In order to train a medical diagnosis model with a better effect by using sensitive medical data collected by hospitals or data institutions and prevent the model from being stolen, a method for protecting the medical diagnosis model against stealing attacks based on federal learning is provided.
Disclosure of Invention
The invention aims to solve the defects in the prior art, and provides a method for protecting a medical diagnosis model based on federal learning and used for preventing stealing attacks.
In order to achieve the purpose, the invention adopts the following technical scheme:
a medical diagnosis model protection method for preventing stealing attacks based on federal learning comprises the following specific steps:
s1, assuming that N medical institutions respectively collect N sensitive medical data sets, and respectively training different local models by each institution based on the data sets to obtain N teachers;
s2, deploying the trained teachers locally in each medical institution, and recording the prediction result of each teacher for final result voting;
s3, introducing Laplace noise, and disturbing the statistical condition of the ticket number to realize differential privacy protection;
s4, aggregating the prediction results of all the teachers at the federal global server, voting, and selecting the highest vote number as a final result to obtain aggregated teachers;
s5, labeling the unlabeled desensitization public data set by using an aggregated teacher at the federal global server to obtain a labeled desensitization public data set;
s6, training a new deep neural network model student by using the labeled desensitization public data set obtained in the step S5 at a federal global server;
and S7, providing the trained student for the user to use.

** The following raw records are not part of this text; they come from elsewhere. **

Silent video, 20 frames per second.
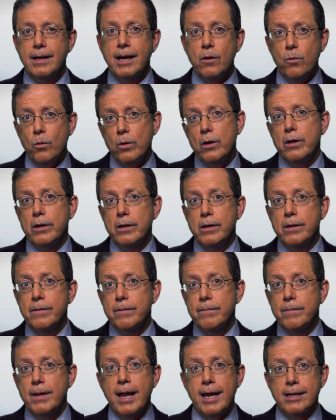I would
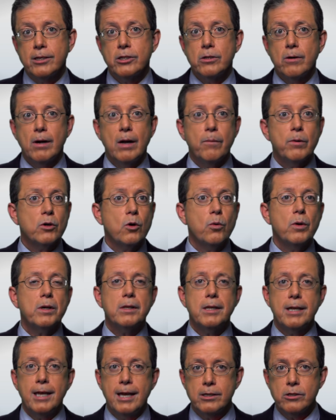answer. I would
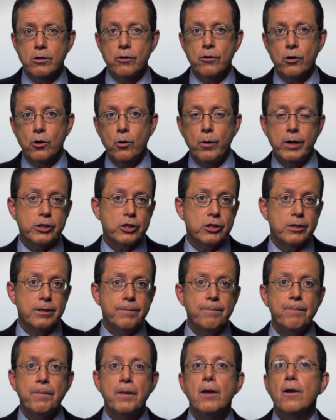quickly answer their
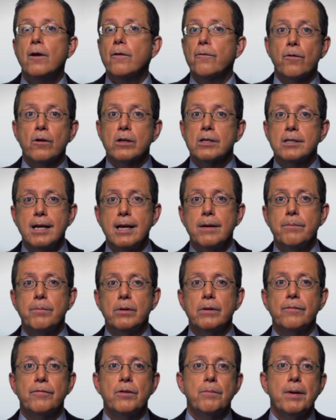question. For
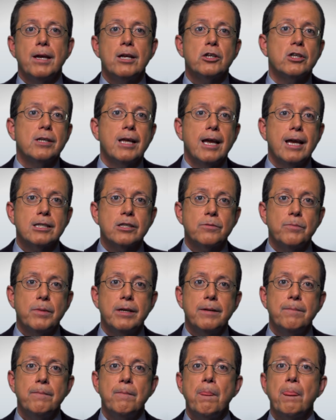example, if the patient asked
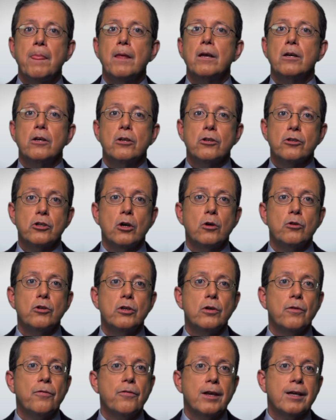me, "So do
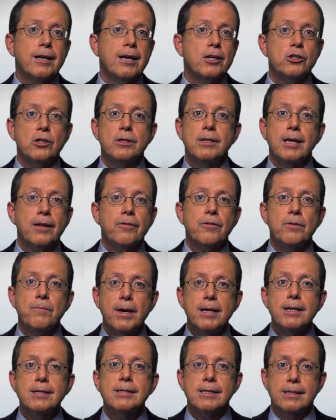you think I should take the
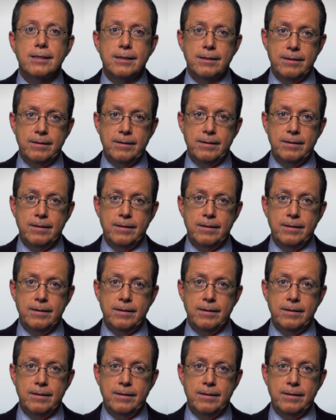medicine?"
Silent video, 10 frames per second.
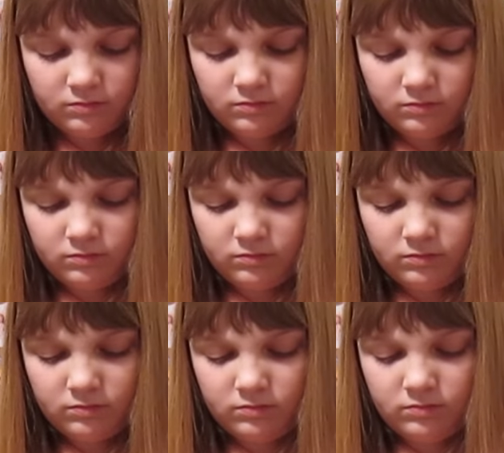
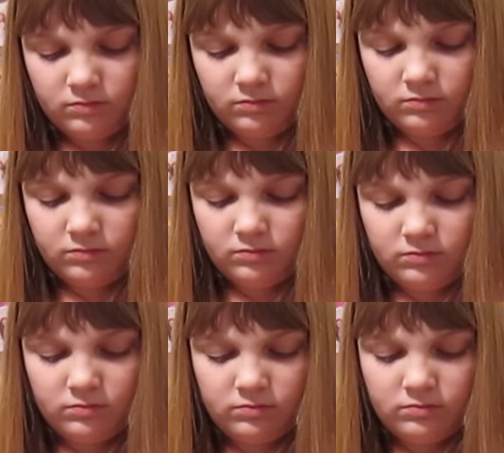
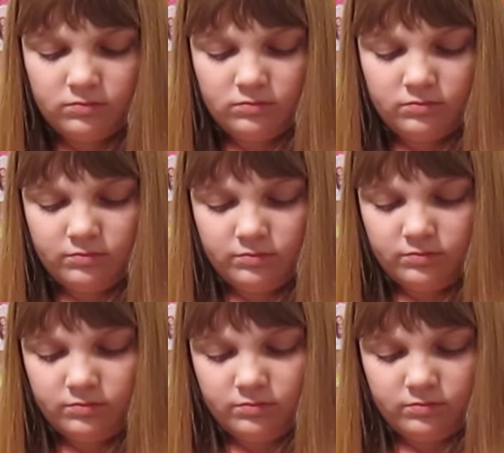
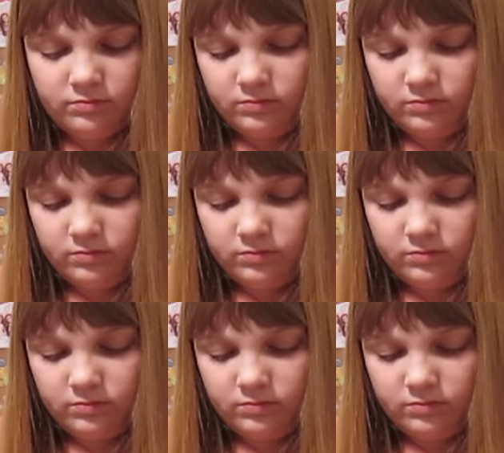[no speech]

As a further scheme of the invention: the specific process of implementing differential privacy protection in step S3 is as follows:
SS1, counting the voting conditions of the teacher models trained locally by N medical institutions at the Federal Global nation server to form an aggregation result;
SS2, if most of the teacher models agree with a certain prediction result, the prediction result does not depend on a specific dispersed data set, namely the privacy cost is very low; if the two types of prediction results have similar votes, the inconsistency may reveal privacy information, so that the differential privacy is increased before the votes form aggregated teachers;
the SS3 treats the aggregated teacher of the federated global server as a differential privacy module, and the user provides input data (i.e., samples to be predicted) that can return tags that protect privacy.
As a further scheme of the invention: the differential privacy step in step SS2 specifically includes: laplace noise is introduced, the statistical condition of the number of the votes is disturbed, and privacy is protected.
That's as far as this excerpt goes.